Il y a cinq ans, le plomb de Notre-Dame de Paris s’évaporait en une fine pluie de particules ou fusionnait sur place. Les pompiers et les habitants du quartier se souviennent encore de cette scène, comme tous les habitants de la ville Lumière. Ils ont couru un grave danger. Cinq années plus tard, aucune expérience de retour d’information sur ce « métal enflammé » n’a été partagée. Le poids du plomb récupéré après l’incident n’a jamais été dévoilé.
Les particules de plomb, non biodégradables, continuent à se disperser lentement à travers les différents systèmes écologiques de la région Île-de-France.
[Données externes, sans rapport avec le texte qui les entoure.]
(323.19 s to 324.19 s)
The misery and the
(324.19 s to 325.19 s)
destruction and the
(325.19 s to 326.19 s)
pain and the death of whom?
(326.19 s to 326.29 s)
Leur impact néfaste pourrait persister et affecter plusieurs générations.
Beaucoup espéraient que cet incident suscite une réflexion, une sensibilisation, et au final, conduit à l’arrêt de l’utilisation du plomb dans les travaux de restauration de la cathédrale. Mais rien n’a changé. L’avancement des travaux est plutôt satisfaisant, et dès l’été prochain, de nouveau le plomb recouvrira cette icône de la ville. La situation sera comme avant le drame.
Il y a pourtant des alternatives
Les dirigeants de cette restauration ont ignoré cette réalité tout au long du projet. L’un a prétendu qu’aucune particule de plomb ne s’était dispersée le 15 avril 1979 (Philippe Villeneuve, RTL, 15 octobre 2019). L’autre a loué le plomb comme un « métal précieux » (Jean-Louis Georgelin, France 2, 2022), ou comme un exemple parfait d’ « économie circulaire ». Ces déclarations extravagantes auraient dû susciter des questionnements, mais elles n’ont réussi qu’à susciter l’indifférence du public.
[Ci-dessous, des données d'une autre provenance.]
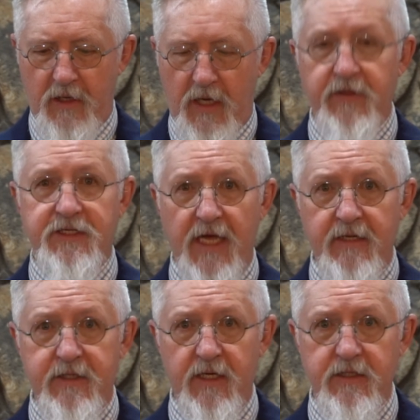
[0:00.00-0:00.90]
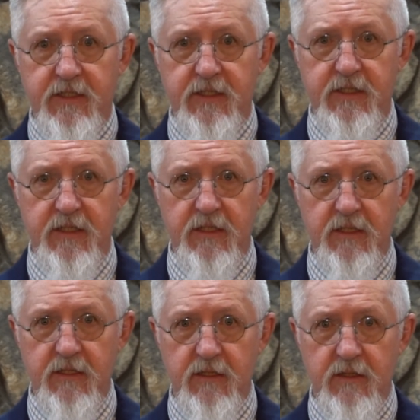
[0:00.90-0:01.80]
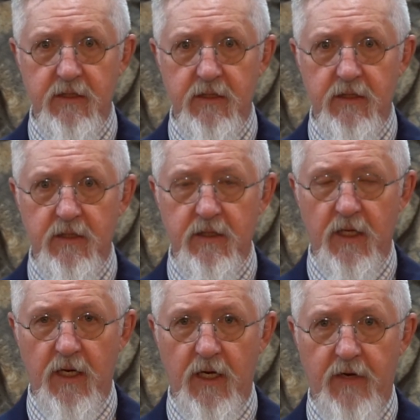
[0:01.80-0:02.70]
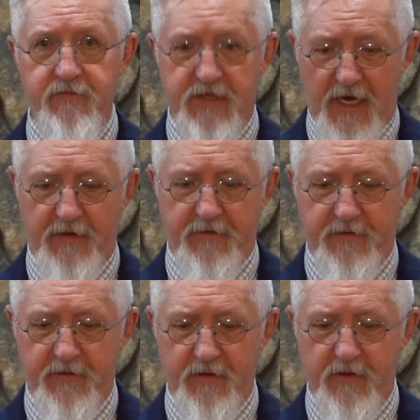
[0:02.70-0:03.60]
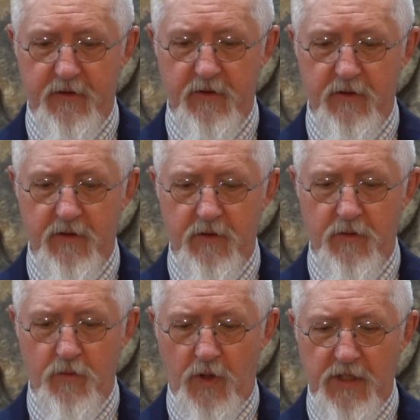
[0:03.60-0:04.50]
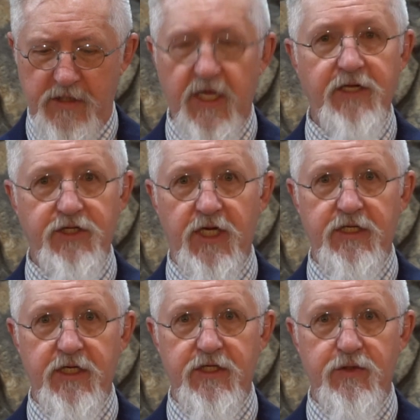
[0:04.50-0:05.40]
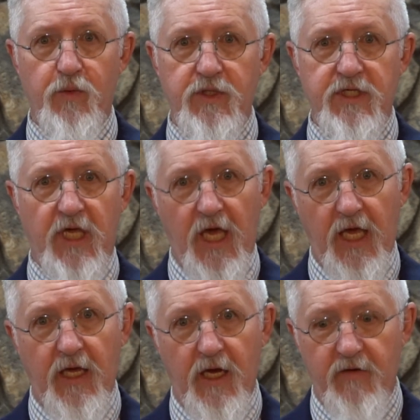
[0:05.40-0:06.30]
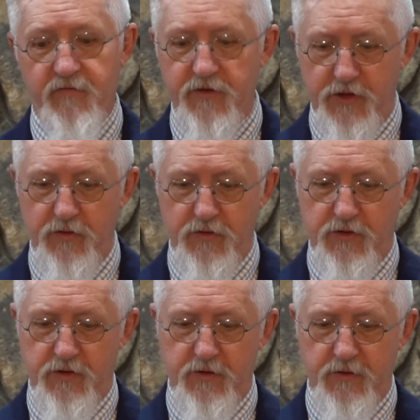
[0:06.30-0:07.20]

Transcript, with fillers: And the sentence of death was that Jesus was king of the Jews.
Il est essentiel de faire coïncider la préservation de notre patrimoine culturel et celle de l’environnement. Ces deux idées découlent du même processus intellectuel qui insiste sur la lutte contre la détérioration écologique et la sauvegarde des œuvres humaines notables. Néanmoins, avec le plomb, ces aspirations rentrent en conflit.
S’il est difficile de se débarrasser du plomb, il serait en revanche facile de le remplacer pour les monuments concernés. Plus de la moitié des églises à Paris ainsi que la majorité des cathédrales au nord de la Loire possèdent des toitures en ardoise, pour la plus grande satisfaction de ceux qui les apprécient et la tranquillité d’esprit des individus chargés de leur entretien.
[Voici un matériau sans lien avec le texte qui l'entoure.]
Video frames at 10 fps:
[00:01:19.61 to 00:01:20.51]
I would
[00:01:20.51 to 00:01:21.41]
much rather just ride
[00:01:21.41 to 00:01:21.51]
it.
Les défenseurs du plomb n’ont d’autre choix que de se rendre face aux dégâts répétés que cause cette substance. Le plomb de la Notre-Dame, par exemple, n’est pas une préoccupation récente. Eugène Viollet-le-Duc, l’architecte ayant restauré la cathédrale, a dû procéder à la réfection de son toit en plomb, endommagé par l’acide pyroligneux du chêne, à peine dix ans après avoir érigé la flèche. Il fut obligé de répéter l’opération à deux autres reprises par la suite.
Le vaste projet de rénovation qui a débuté début 2019, quinze ans après son délai initial, marquait la troisième tentative de sauver le toit de la flèche. De façon présumée, c’est ce projet qui a causé l’incendie du 15 avril. Ce soir-là, un feu métallique incontrôlable a éclaté, posant un danger considérable pour les pompiers en intervention et les riverains non avertis. L’enlèvement de plomb de l’édifice a retardé d’un an le chantier de restauration suivant. Tout cela pour… remettre du plomb « tel quel » (discours d’Emmanuel Macron du 9 juillet 2020)!